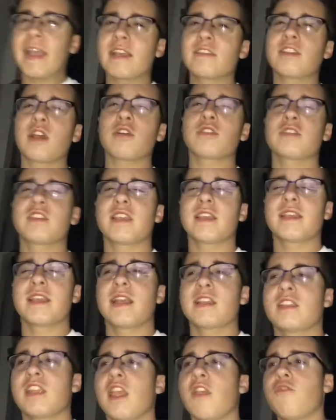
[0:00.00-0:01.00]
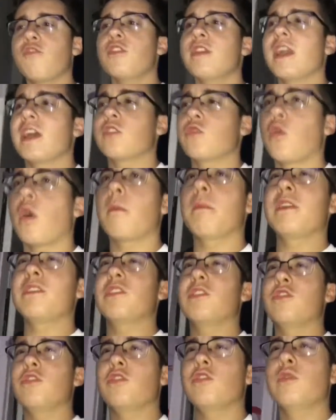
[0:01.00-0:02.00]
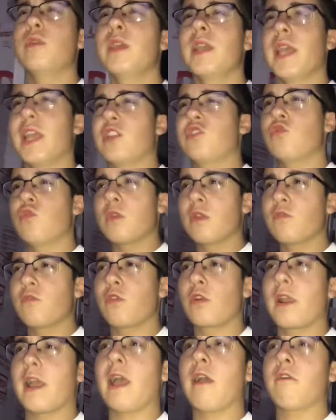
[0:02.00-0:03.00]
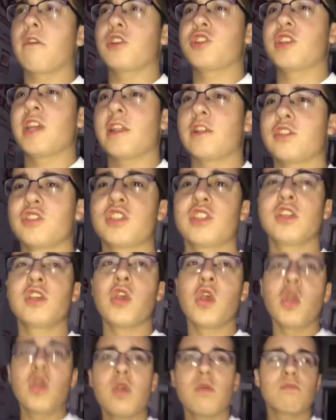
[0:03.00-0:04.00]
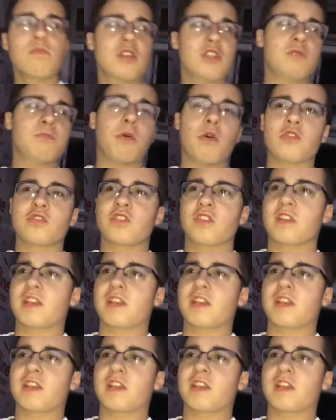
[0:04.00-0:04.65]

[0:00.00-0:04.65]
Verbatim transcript: As I was saying, guys, if you guys want me to do a 24 hour challenge, please post in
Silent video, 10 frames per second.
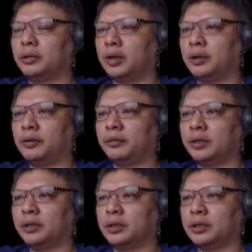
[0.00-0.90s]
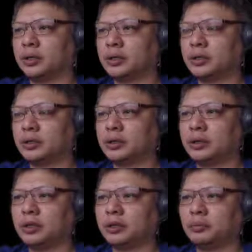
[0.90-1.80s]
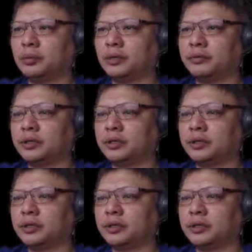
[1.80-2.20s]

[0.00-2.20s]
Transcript: However, the key topic of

* [What to do] Give all entries again verbatim, without any images.

* [Exercise answer]
[0:00.00-0:01.00]
[0:01.00-0:02.00]
[0:02.00-0:03.00]
[0:03.00-0:04.00]
[0:04.00-0:04.65]

[0:00.00-0:04.65]
Verbatim transcript: As I was saying, guys, if you guys want me to do a 24 hour challenge, please post in
Silent video, 10 frames per second.
[0.00-0.90s]
[0.90-1.80s]
[1.80-2.20s]

[0.00-2.20s]
Transcript: However, the key topic of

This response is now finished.